8. Sega Dreamcast Browser Dies After 25 Years (07:52)
- Headline: Google drops support for Dreamcast’s “PlanetWeb 3.0” browser (original to the 1999 console).
- Significance:
- “One of the longest running services Google didn't intentionally kill.” — James (08:07)
- “How the heck am I supposed to get my optimal seaman growth strategies now? Jeff, I need you to stay strong. I will get you out of that tank eventually. It's a Dreamcast game, Riley, okay?” — James (08:19)
- Retro Nods: Mourning the end of web connectivity for a beloved retro platform.
Noteworthy Quotes & Moments
- “Take a second to appreciate just how much music that no one cares about is in these files.” — James (00:54)
- “The murderer, the cane of handheld. Still, it stings.” — James (02:19)
- “They're kind of like the Blockbuster Video for AI.” — James (03:06)
- “Steam isn't mad, it's just moving on.” — James (02:41)
- “One big button to make the annoying thing go away. I wish I could do this with Christmas and you just get them all enough.” — James (05:33)

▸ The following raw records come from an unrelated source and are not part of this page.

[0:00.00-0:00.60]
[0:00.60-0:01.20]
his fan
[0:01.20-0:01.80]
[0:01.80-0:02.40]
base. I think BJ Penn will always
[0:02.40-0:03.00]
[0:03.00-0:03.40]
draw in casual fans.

- Playful banter on canine vs. fox naming (06:18–06:27)
- “I'm just looking for an affordable GPU that can run Crysis.” — James (06:43)

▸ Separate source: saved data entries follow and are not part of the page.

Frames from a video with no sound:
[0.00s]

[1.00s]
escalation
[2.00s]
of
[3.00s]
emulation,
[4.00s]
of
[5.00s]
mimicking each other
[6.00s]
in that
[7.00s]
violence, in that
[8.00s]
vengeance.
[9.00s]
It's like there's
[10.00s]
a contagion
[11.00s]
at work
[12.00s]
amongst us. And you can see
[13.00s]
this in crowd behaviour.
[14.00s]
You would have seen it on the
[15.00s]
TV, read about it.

- “How the heck am I supposed to get my optimal seaman growth strategies now? Jeff, I need you to stay strong. I will get you out of that tank eventually.” — James (08:18)
Timeline Quick Reference
| Topic | Start Time | |---------------------------------------------------|:----------:| | Spotify library scrape | 00:25 | | Valve discontinues Steam Deck LCD + 64-bit news | 01:48 | | China/Nvidia Blackwell chip leasing workaround | 02:46 | | Firefox AI kill switch | 05:22 | | YouTube high CPU bug | 05:35 | | More Threads new Chinese GPUs | 06:27 | | Waymo robo-taxi power outage, London expansion | 07:13 | | Dreamcast browser end | 07:52 |
Conclusion
The Dec 23, 2025 episode of TechLinked covers the biggest stories shaking the world of tech and gaming: massive piracy, the bittersweet rise of better hardware at higher prices, boundary-pushing cloud computing to skirt export bans, the ever-complicated role of AI in mainstream products, quirky browser nostalgia, and the odd snafus that come with our automated future. Sprinkled throughout are sharp observations, in-jokes, and a healthy dose of holiday-tech malaise — everything fans expect from TechLinked’s style.